Saved data entries:

○ ○ ○ ○ ○

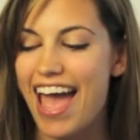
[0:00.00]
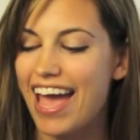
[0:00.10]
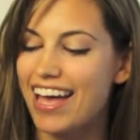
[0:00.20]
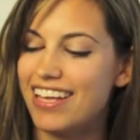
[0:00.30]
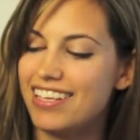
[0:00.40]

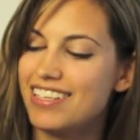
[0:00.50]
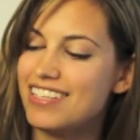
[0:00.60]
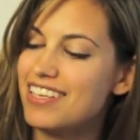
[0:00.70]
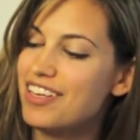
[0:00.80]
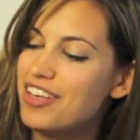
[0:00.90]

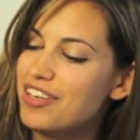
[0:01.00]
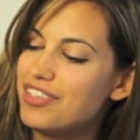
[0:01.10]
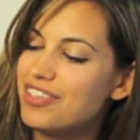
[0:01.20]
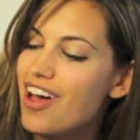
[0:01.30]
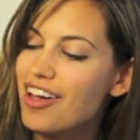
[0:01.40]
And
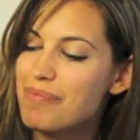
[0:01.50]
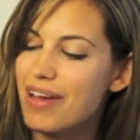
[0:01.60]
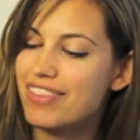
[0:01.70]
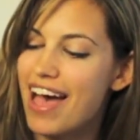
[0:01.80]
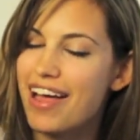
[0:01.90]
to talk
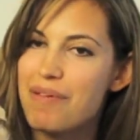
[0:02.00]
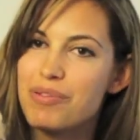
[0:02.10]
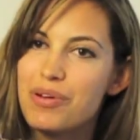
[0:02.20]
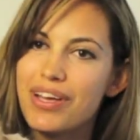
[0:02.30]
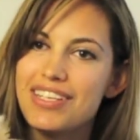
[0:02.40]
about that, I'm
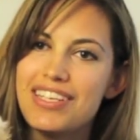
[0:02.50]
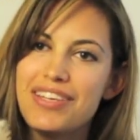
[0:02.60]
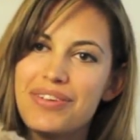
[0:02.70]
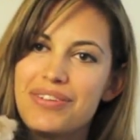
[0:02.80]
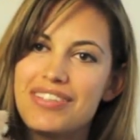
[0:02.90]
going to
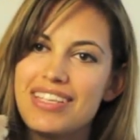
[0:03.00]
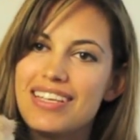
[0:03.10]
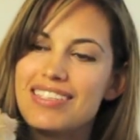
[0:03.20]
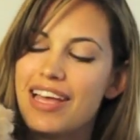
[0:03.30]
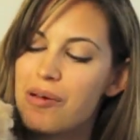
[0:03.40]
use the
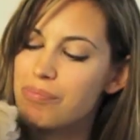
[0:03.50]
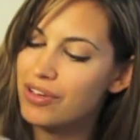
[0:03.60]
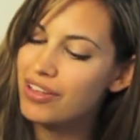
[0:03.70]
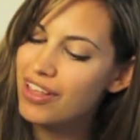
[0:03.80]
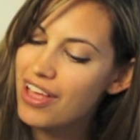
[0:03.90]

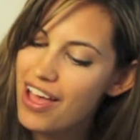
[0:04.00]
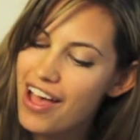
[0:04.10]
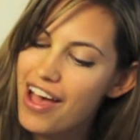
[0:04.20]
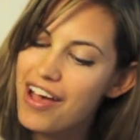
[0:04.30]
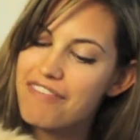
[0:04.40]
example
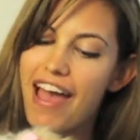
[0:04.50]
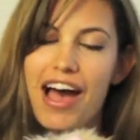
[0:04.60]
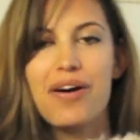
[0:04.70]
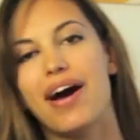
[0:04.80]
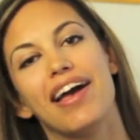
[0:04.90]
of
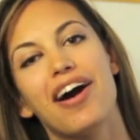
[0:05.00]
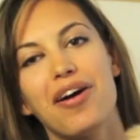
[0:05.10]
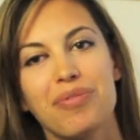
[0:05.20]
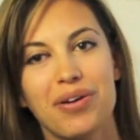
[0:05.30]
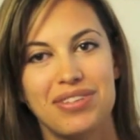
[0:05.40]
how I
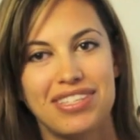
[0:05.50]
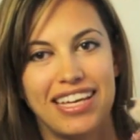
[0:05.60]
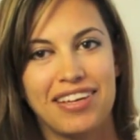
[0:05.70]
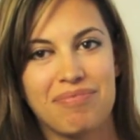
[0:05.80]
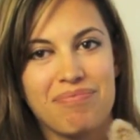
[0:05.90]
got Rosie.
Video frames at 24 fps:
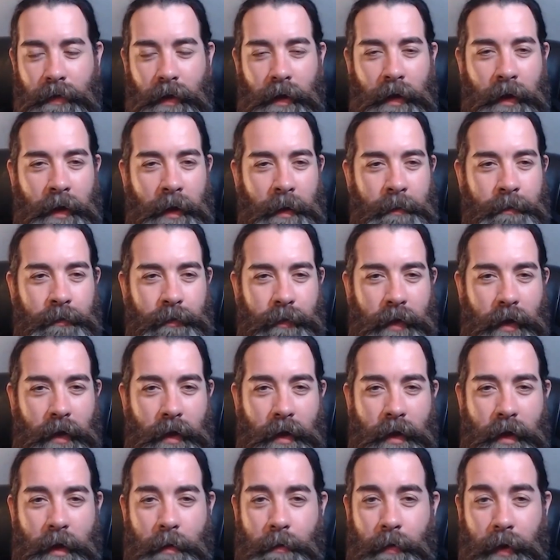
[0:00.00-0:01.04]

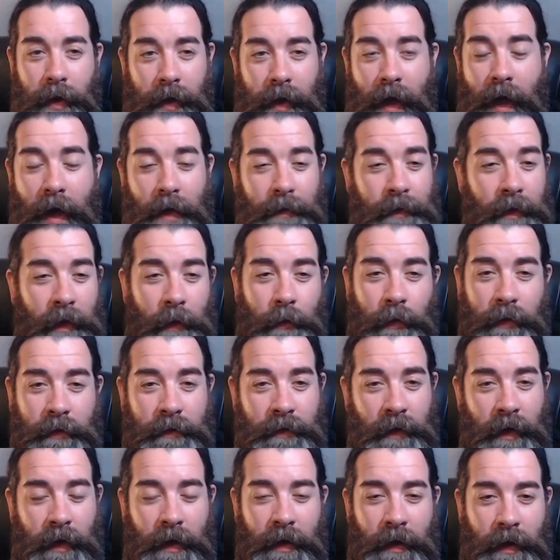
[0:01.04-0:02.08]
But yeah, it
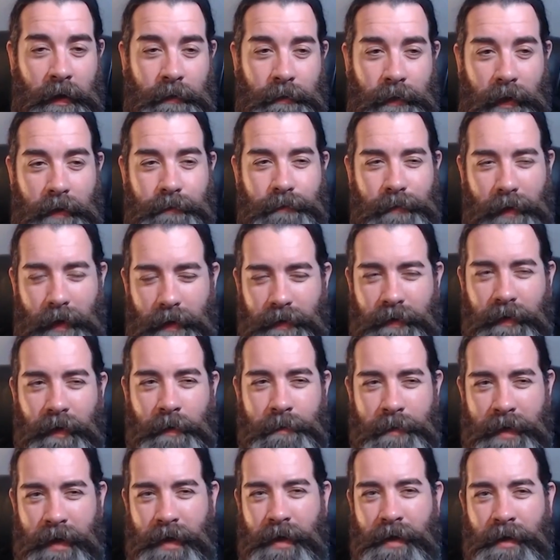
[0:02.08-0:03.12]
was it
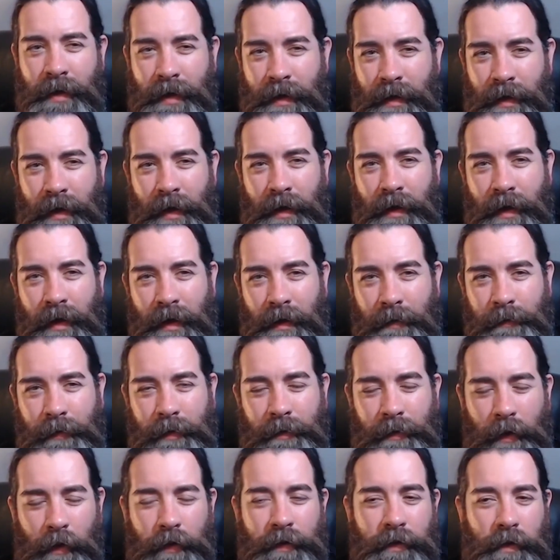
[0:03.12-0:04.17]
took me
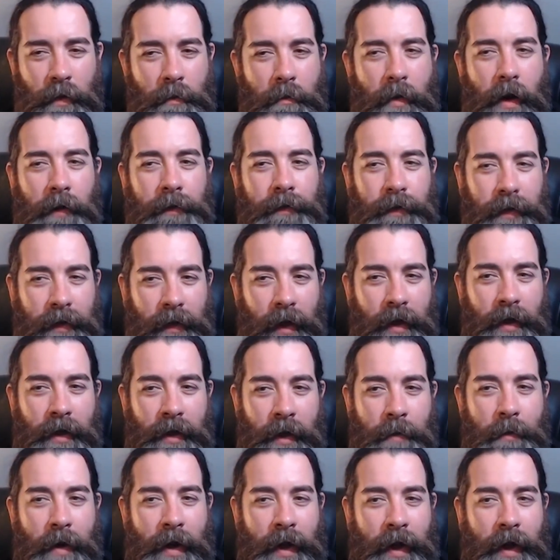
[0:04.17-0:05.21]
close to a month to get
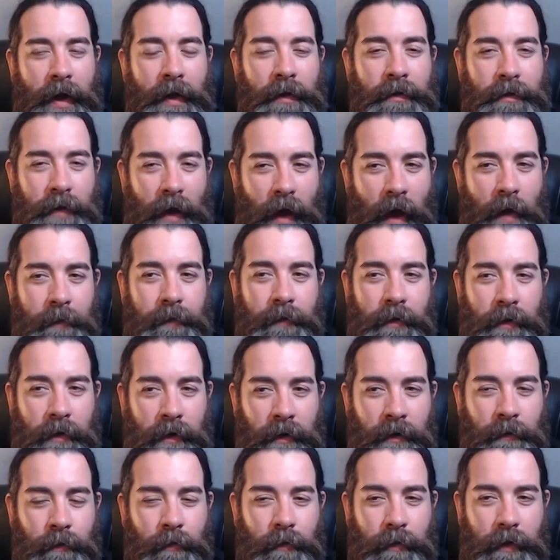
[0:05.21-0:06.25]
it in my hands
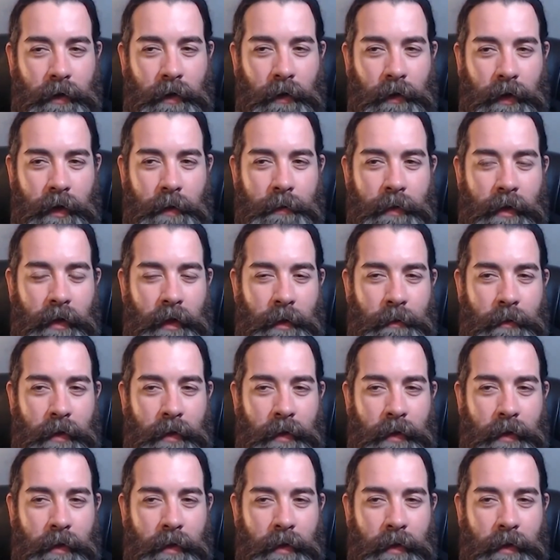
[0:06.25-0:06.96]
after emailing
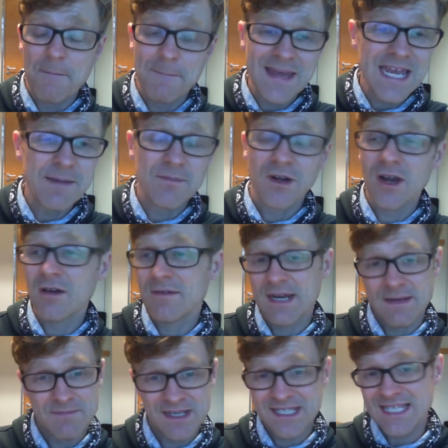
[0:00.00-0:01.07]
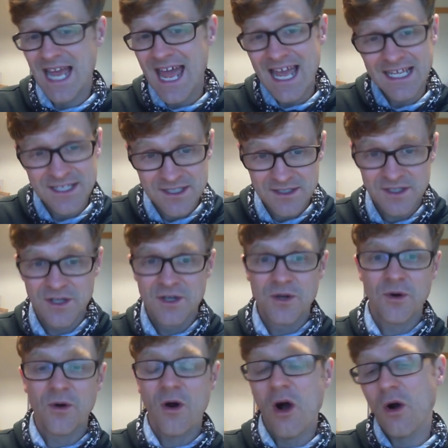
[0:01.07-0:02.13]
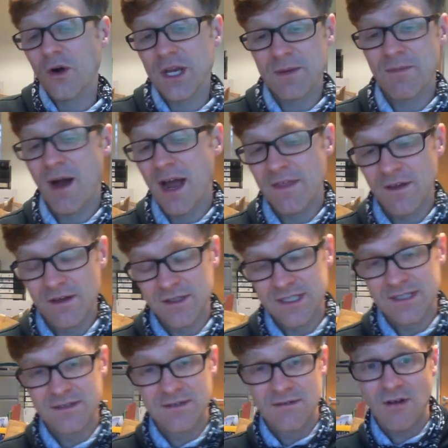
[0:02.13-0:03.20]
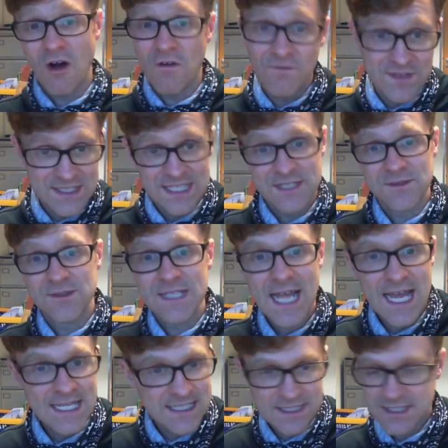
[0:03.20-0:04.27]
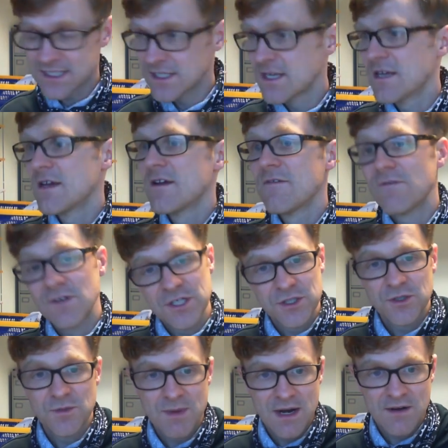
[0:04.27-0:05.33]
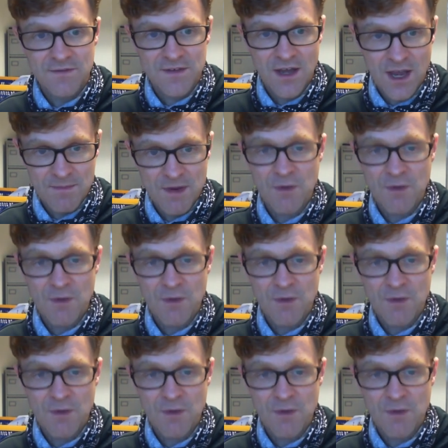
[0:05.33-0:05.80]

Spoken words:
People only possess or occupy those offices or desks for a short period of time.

○ ○ ○ ○ ○

• What needs to be done: Word for word, retype all of the data above, but include no pictures.

• Worked solution:
[0:00.00]
[0:00.10]
[0:00.20]
[0:00.30]
[0:00.40]

[0:00.50]
[0:00.60]
[0:00.70]
[0:00.80]
[0:00.90]

[0:01.00]
[0:01.10]
[0:01.20]
[0:01.30]
[0:01.40]
And
[0:01.50]
[0:01.60]
[0:01.70]
[0:01.80]
[0:01.90]
to talk
[0:02.00]
[0:02.10]
[0:02.20]
[0:02.30]
[0:02.40]
about that, I'm
[0:02.50]
[0:02.60]
[0:02.70]
[0:02.80]
[0:02.90]
going to
[0:03.00]
[0:03.10]
[0:03.20]
[0:03.30]
[0:03.40]
use the
[0:03.50]
[0:03.60]
[0:03.70]
[0:03.80]
[0:03.90]

[0:04.00]
[0:04.10]
[0:04.20]
[0:04.30]
[0:04.40]
example
[0:04.50]
[0:04.60]
[0:04.70]
[0:04.80]
[0:04.90]
of
[0:05.00]
[0:05.10]
[0:05.20]
[0:05.30]
[0:05.40]
how I
[0:05.50]
[0:05.60]
[0:05.70]
[0:05.80]
[0:05.90]
got Rosie.
Video frames at 24 fps:
[0:00.00-0:01.04]

[0:01.04-0:02.08]
But yeah, it
[0:02.08-0:03.12]
was it
[0:03.12-0:04.17]
took me
[0:04.17-0:05.21]
close to a month to get
[0:05.21-0:06.25]
it in my hands
[0:06.25-0:06.96]
after emailing
[0:00.00-0:01.07]
[0:01.07-0:02.13]
[0:02.13-0:03.20]
[0:03.20-0:04.27]
[0:04.27-0:05.33]
[0:05.33-0:05.80]

Spoken words:
People only possess or occupy those offices or desks for a short period of time.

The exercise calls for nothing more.